Le mot de Méchant Réac® - Par Laurent Sailly

Alexandre Bertolini présente une étude finlandaise publiée le 4 avril 2026 dans Acta Paediatrica, dirigée par la professeure Riittakerttu Kaltiala, figure majeure de la pédopsychiatrie et responsable de la première clinique du genre en Finlande. Cette recherche porte sur 2083 jeunes de moins de 23 ans ayant demandé une transition de genre entre 1993 et 2019, comparés à 16 643 jeunes de la population générale. Elle se distingue par son ampleur, la qualité du centre qui l’a menée et le recul temporel important.
Le premier enseignement est la forte vulnérabilité psychique préexistante des jeunes concernés : avant même leur première consultation spécialisée, 45,7 % présentaient déjà des troubles psychiatriques nécessitant des soins spécialisés, contre 15 % dans le groupe témoin. Ce constat rejoint d’autres travaux internationaux.

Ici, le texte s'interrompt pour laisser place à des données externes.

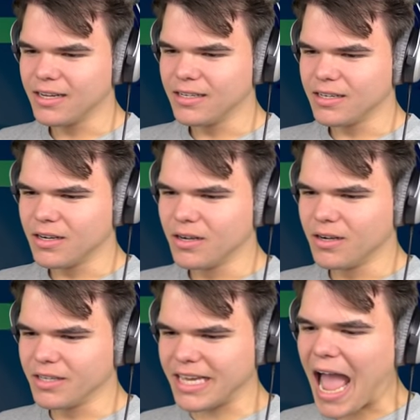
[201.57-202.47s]
Wait, how did
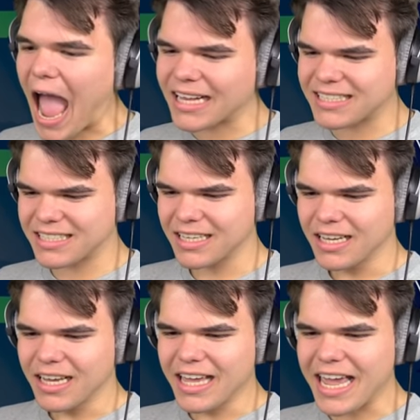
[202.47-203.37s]
you? Yes! How
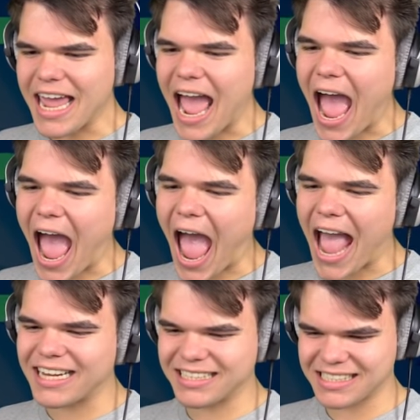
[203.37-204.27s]
did you?
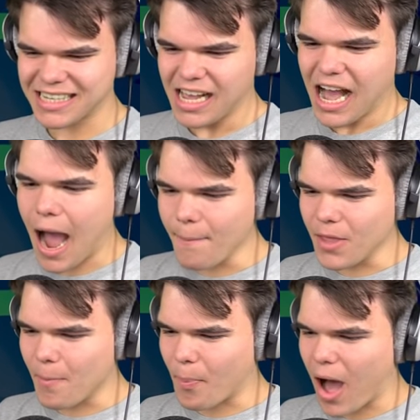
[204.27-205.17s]
Yes! I'm
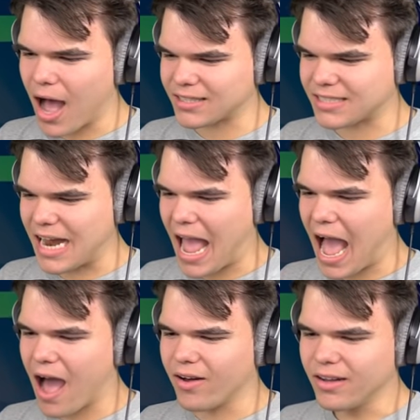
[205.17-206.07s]
the boss
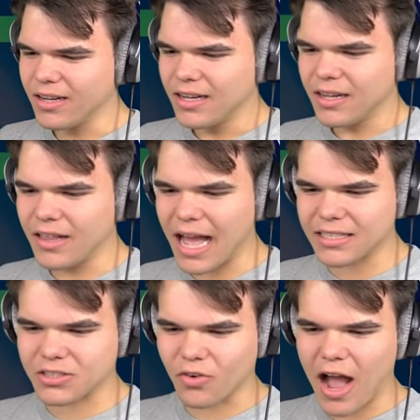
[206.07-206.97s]
now. Jelly's
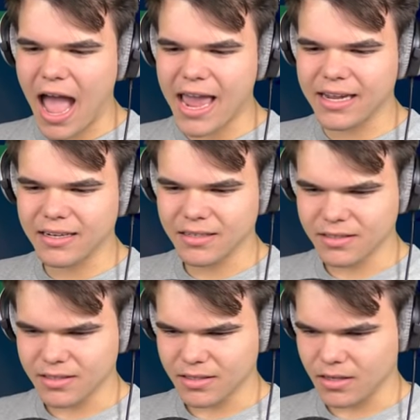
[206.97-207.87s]
not moving.
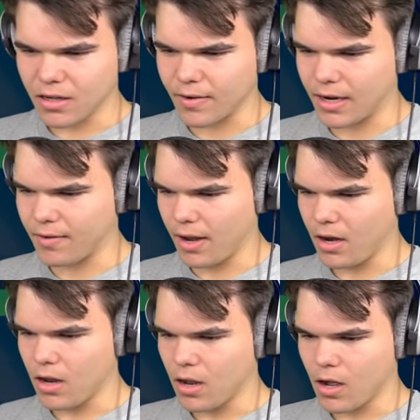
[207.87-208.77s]
All right,
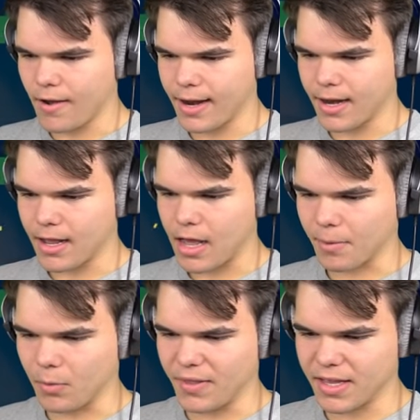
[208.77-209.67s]
I'm
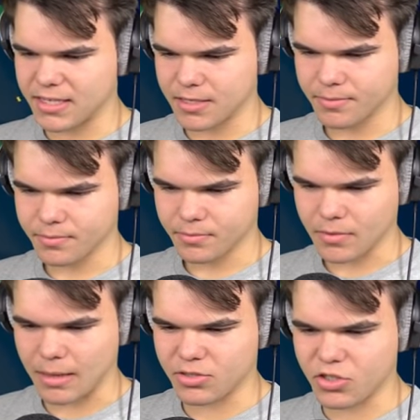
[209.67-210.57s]
gonna win this. I'm so gonna
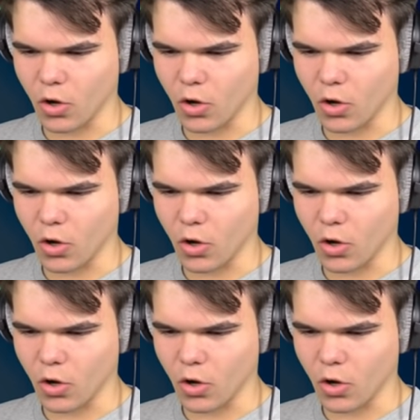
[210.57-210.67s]
win this. He's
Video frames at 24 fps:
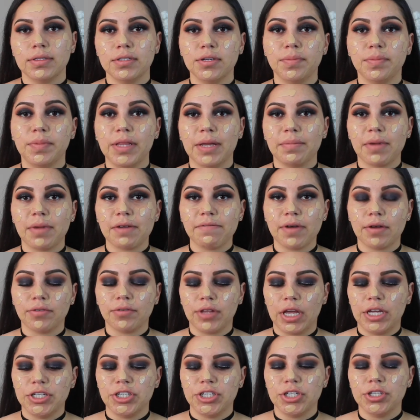To blend my
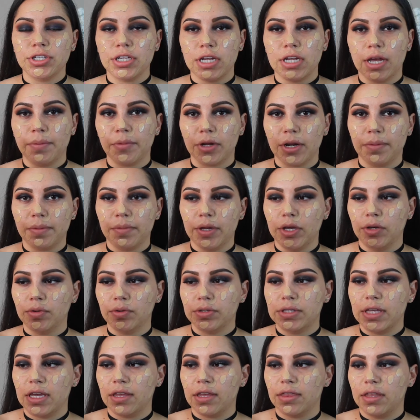foundation today, I'm going to be
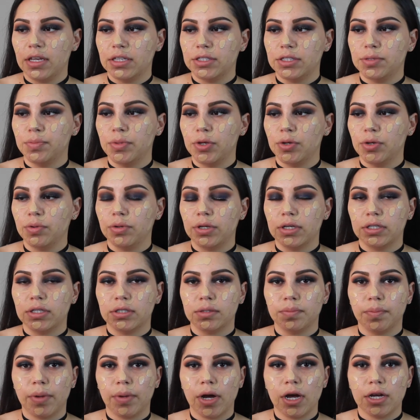using this beauty
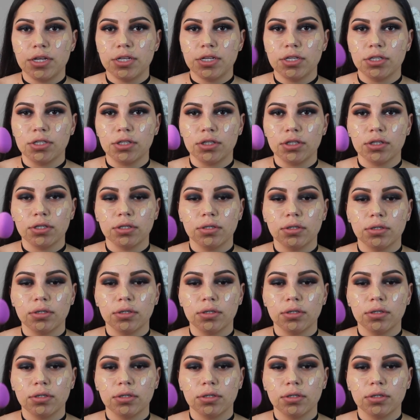sponge.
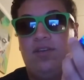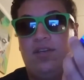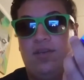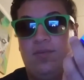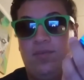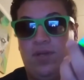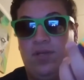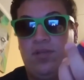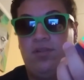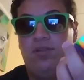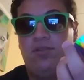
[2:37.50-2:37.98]

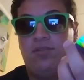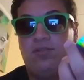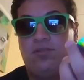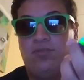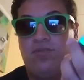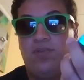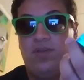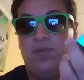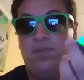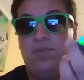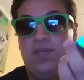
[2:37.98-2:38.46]
at my
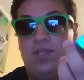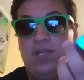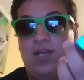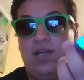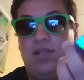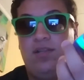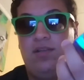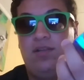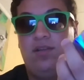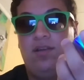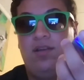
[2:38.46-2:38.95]
local Family
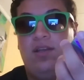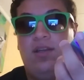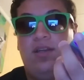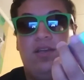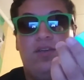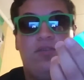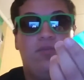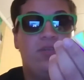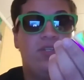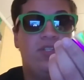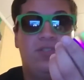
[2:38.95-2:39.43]
Dollar,
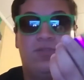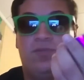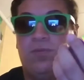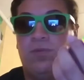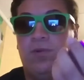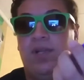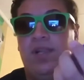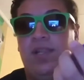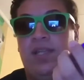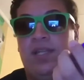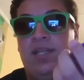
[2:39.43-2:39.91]
which is
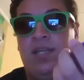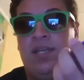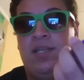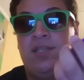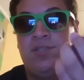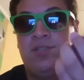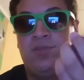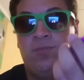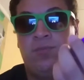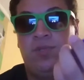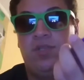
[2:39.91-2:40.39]
really
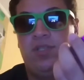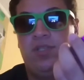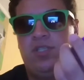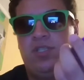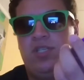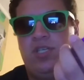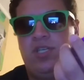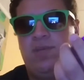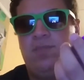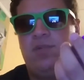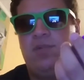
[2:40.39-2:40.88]
nice and really
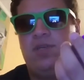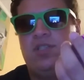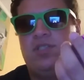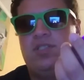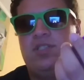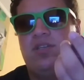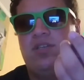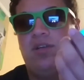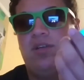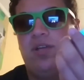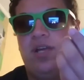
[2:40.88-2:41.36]
cheap
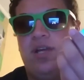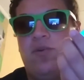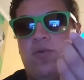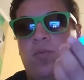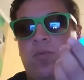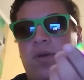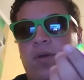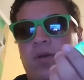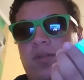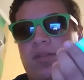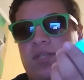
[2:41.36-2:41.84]
considering how
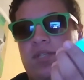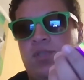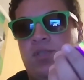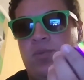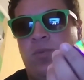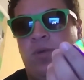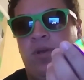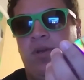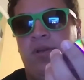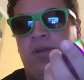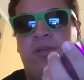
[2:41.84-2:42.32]
well these
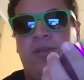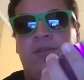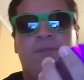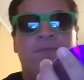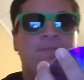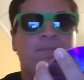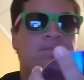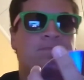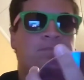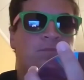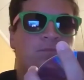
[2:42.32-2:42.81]
work.
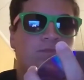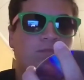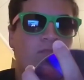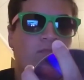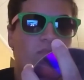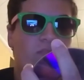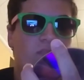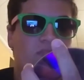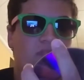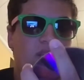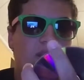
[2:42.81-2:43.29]

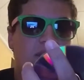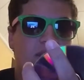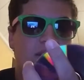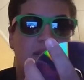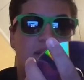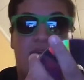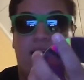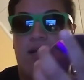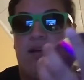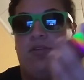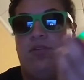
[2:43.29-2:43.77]

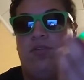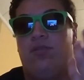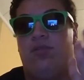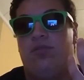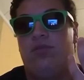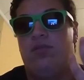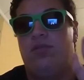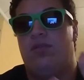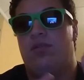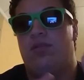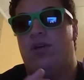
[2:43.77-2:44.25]

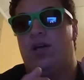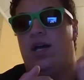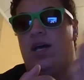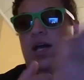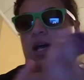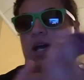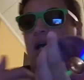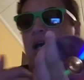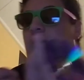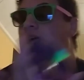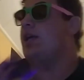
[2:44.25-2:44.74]
Now,
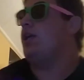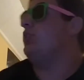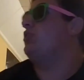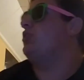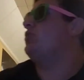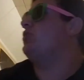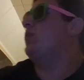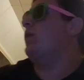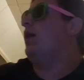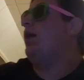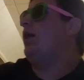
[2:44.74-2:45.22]
I
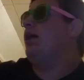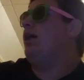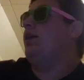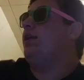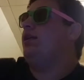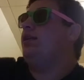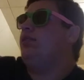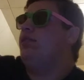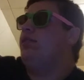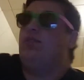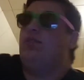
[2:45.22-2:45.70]

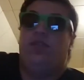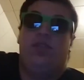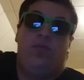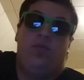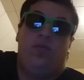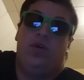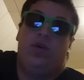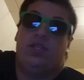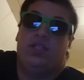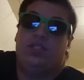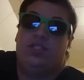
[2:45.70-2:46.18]
tried the
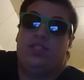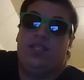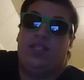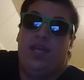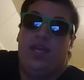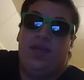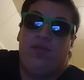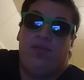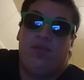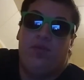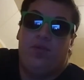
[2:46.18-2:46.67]
ones
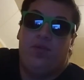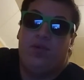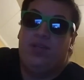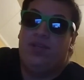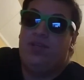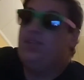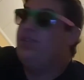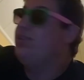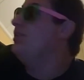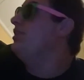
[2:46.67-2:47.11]
that everyone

Les résultats les plus marquants concernent l’évolution après la transition médicale. Parmi les jeunes suivis, 38 % ont reçu une réassignation médicale (hormonothérapie et parfois chirurgie). Or, dans ce sous-groupe, le recours aux soins psychiatriques augmente fortement : chez les jeunes en féminisation, il passe de 9,8 % à 60,7 % deux ans après ; chez les jeunes en masculinisation, de 21,6 % à 54,5 %. Les auteurs concluent que les besoins psychiatriques ne diminuent pas après la transition, ce qui interroge l’efficacité thérapeutique de ces interventions.
Le pédopsychiatre Christian Flavigny estime que la transition médicale ne traite pas les troubles psychologiques sous-jacents et peut même détourner l’attention de problématiques plus profondes. Selon lui, il convient de distinguer clairement science et militantisme dans la prise en charge des jeunes en dysphorie de genre.